Вспоминается еще одна характерная история, связанная с Любимцевым и Элькиным. Как-то путешествовала наша компания на пароходе по Волге. И как-то засиделись в каюте. Утром оба персонажа в своих каютах ощутили – пьющие люди меня поймут – некоторые шуги в сознании. Это на нашем языке. В пушкинские времена говорили: вертижи в голове. Оба пребывали в состоянии беспочвенной тревоги. Что? Где? Когда? Рано еще, в иллюминатор ничего не видать. Синхронно, каждый по своему трапу, выползли на палубу. И с радостью опознав друг друга, обнялись. Любимцев при этом – с исторической фразой: «Семеныч! Двести лет вместе!»
Белкинский сон
Позвонил Белкин. Долго не виделись, надо бы встретиться. Сказано – сделано. Встретились в кафе на Итальянской, заказали. Выпили по рюмочке. Смотрю – Белкин какой-то сам не свой. Тревожный.
– Ладно, – говорю, черт с ними, с новостями. Потом. Рассказывай, в чем дело.
Оказывается, у Белкина из головы сон не выходит. Не терпится ему поделиться. Запомнил сон во всех подробностях, ни на что не отвлекался, так что, уверяет, донес полностью, не расплескав. Судите сами.
– Почему-то приснилось, что в моей мастерской – Петр Олегович Авен. Ты знаешь, у нас надо сначала кнопку нажать и сказать в домофон, кто ты и к кому. А он как-то возник самостоятельно, без всяких звонков. Представился просто – Петя Авен. Дескать, проходил мимо, зашел, адрес взял у Саши Боровского. То есть у тебя. Меня поразило, что он был в роскошной пижаме, в черно-белую полоску, ар-декошной. С красным платочком в кармашке. Я, конечно, как человек бывалый, удивление скрыл. Мало ли что. Гость почетный, я было приготовился показывать свои работы. Но Авен говорит, глядя на стену у меня за спиной: «Хороший у вас Чашник, вот этот, темный». У меня сроду не было Чашника. Однако, оборачиваюсь, – вижу: Чашник. Темный такой. Мощный.

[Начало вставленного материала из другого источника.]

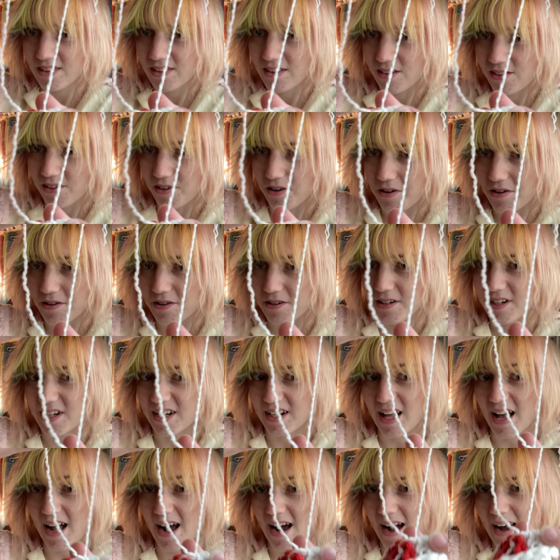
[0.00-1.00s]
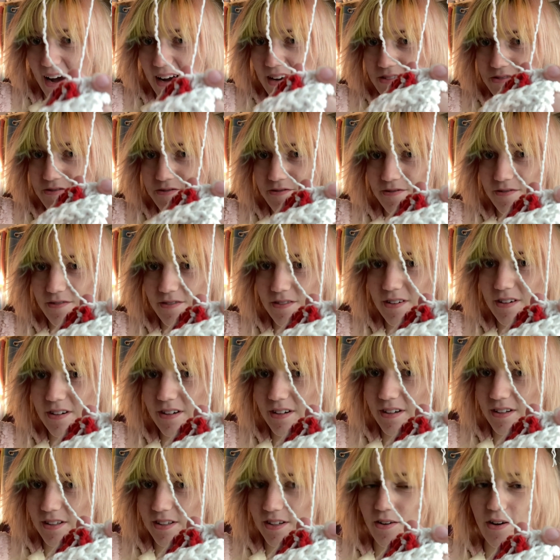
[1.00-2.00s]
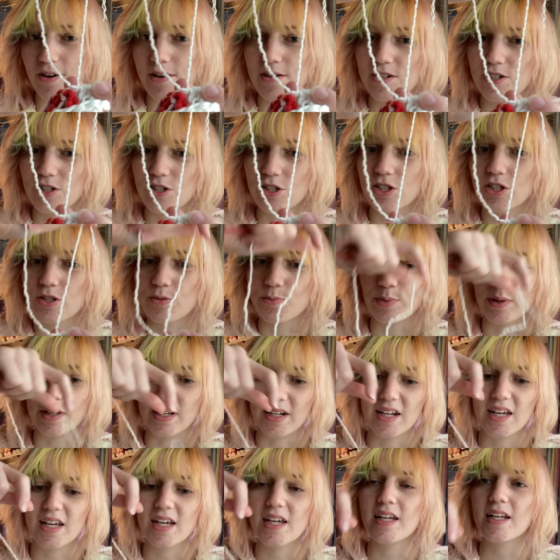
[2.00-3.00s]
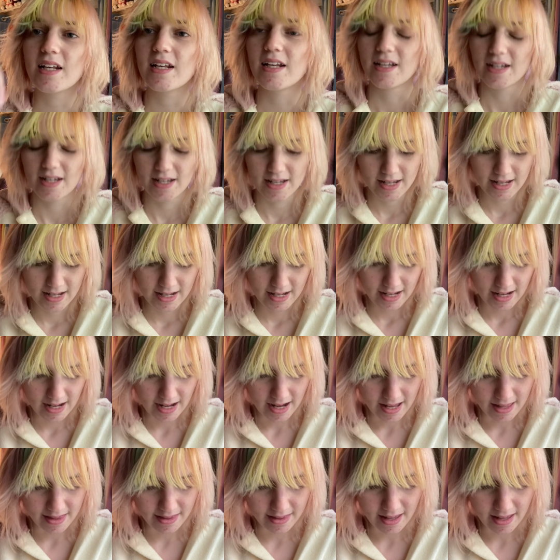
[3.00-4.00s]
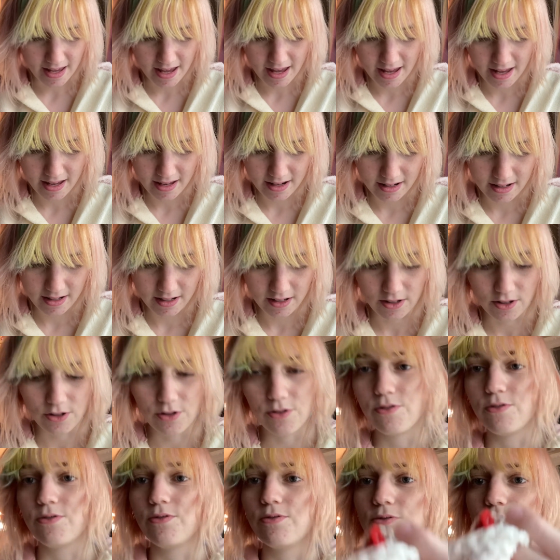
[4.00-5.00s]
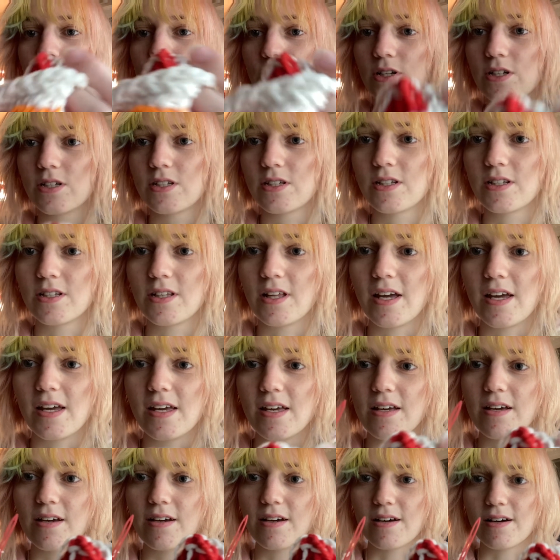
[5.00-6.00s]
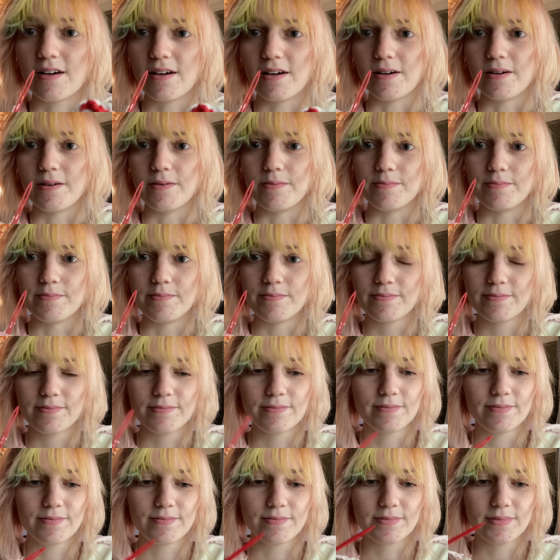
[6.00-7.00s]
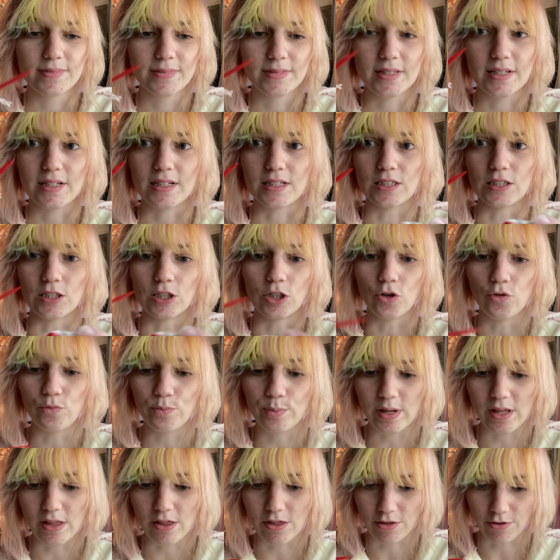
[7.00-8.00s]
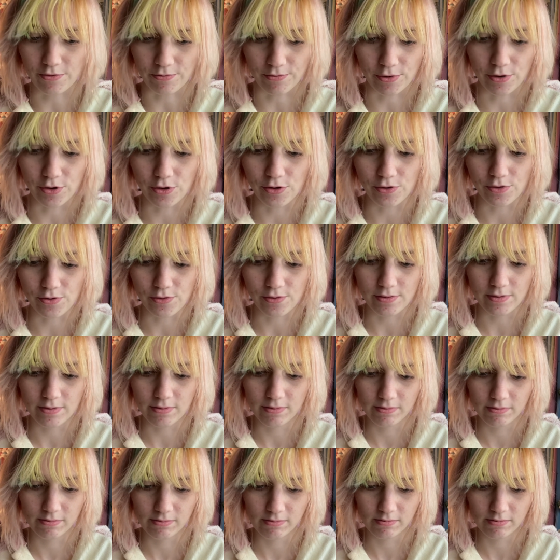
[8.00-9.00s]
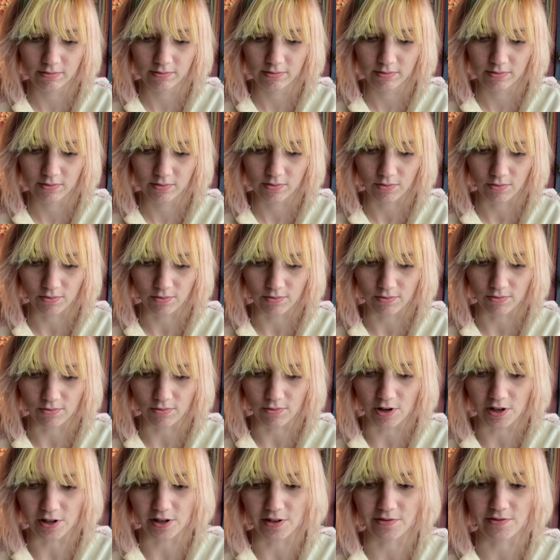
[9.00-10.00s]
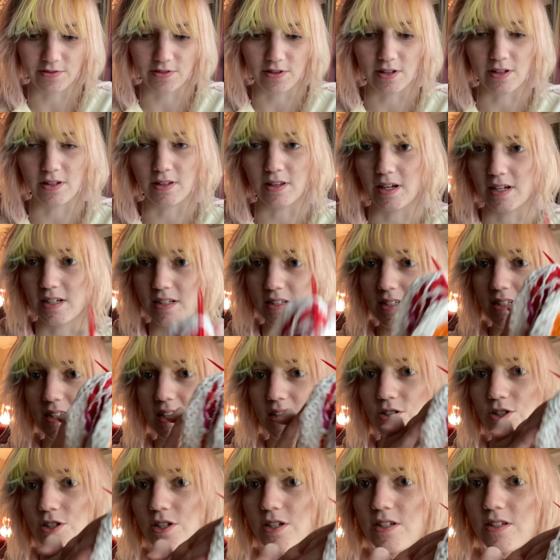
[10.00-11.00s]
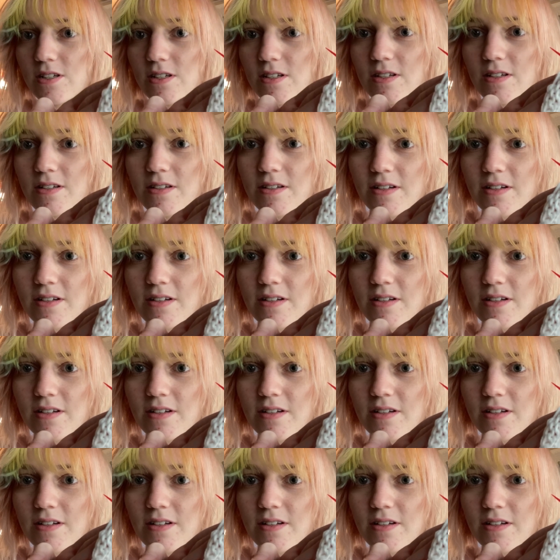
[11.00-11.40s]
the yarn in half. So I just split it, and then you just like loop it through one of the like stitches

– И вот этот Суетин хорош, Николай Михайлович, – продолжает Авен. Я ушам своим не верю. Ниночку Суетину знаю хорошо, но работ ее отца у меня никогда не было. Я даже заикнуться о том, чтобы у нее что-то выпросить, не мог бы себе позволить. Сам знаешь. Обернулся – Суетин. Как живой. Супрематизм. Висит себе немного даже так небрежно, чуть кривовато…

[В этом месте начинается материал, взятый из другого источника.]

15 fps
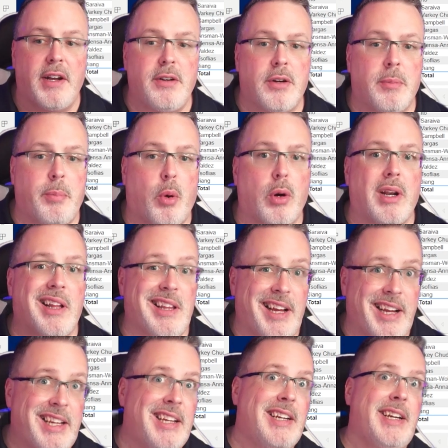find a report I
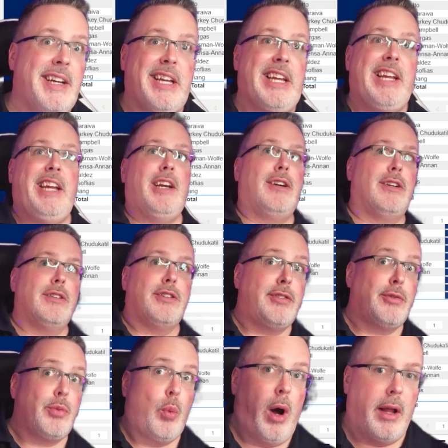like.
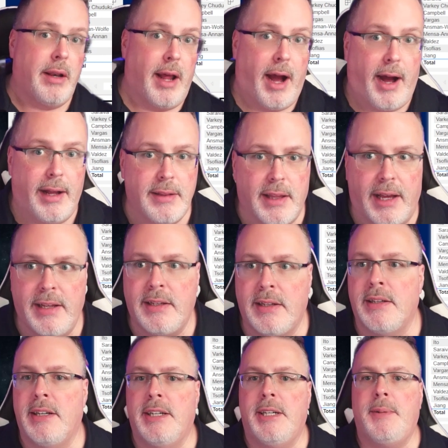Here's one I
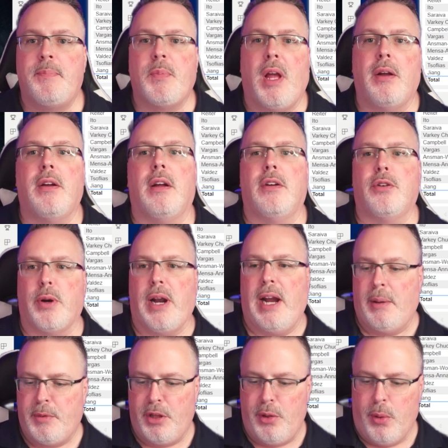like. I'm going to
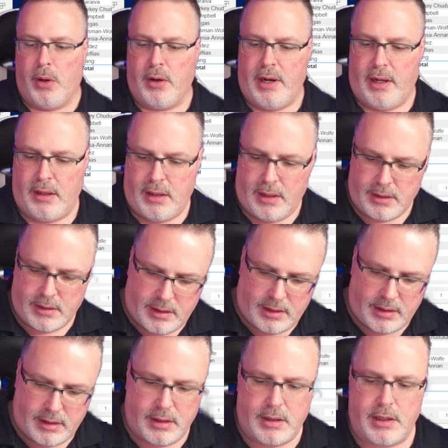grab the URL. I'm
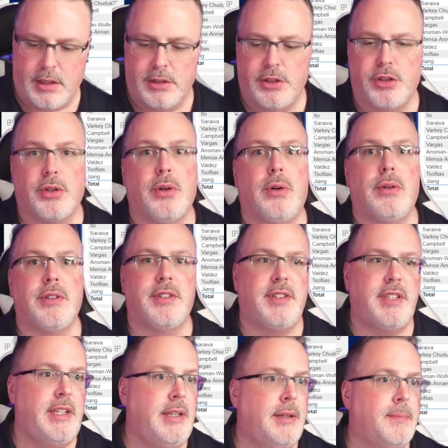going to control
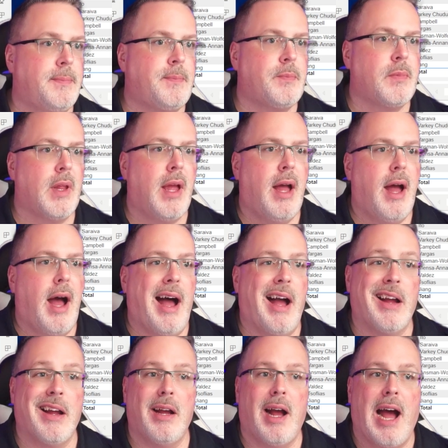C.
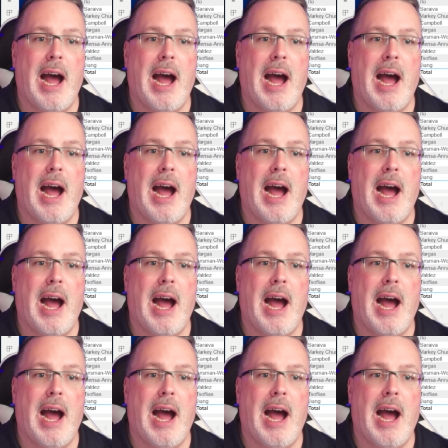I'm going to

– Родченко у вас редкий, «Дом Моссельпрома». Кажется, даже у Алика Лахмана такого нет, – продолжает Авен. – И вот этот коллаж – тоже классная вещь. Отличный выбор.
Я даже обернуться боюсь. Наконец, превозмог себя, глянул. Работа совершенно мне незнакомая. Кто автор? Спросить-то неудобно. Но сразу поверил – раз Авен признал, значит, не фальшак. Говорю так, между прочим: «Может, посмотрите вот мою последнюю серию»… Авен, вежливо: «Конечно, посмотрим. Но сначала я бы хотел поговорить о вашей коллекции». Вынимает старинный такой арифмометр времен нашей молодости, что-то там подсчитывает… Арифмометр пощелкивает.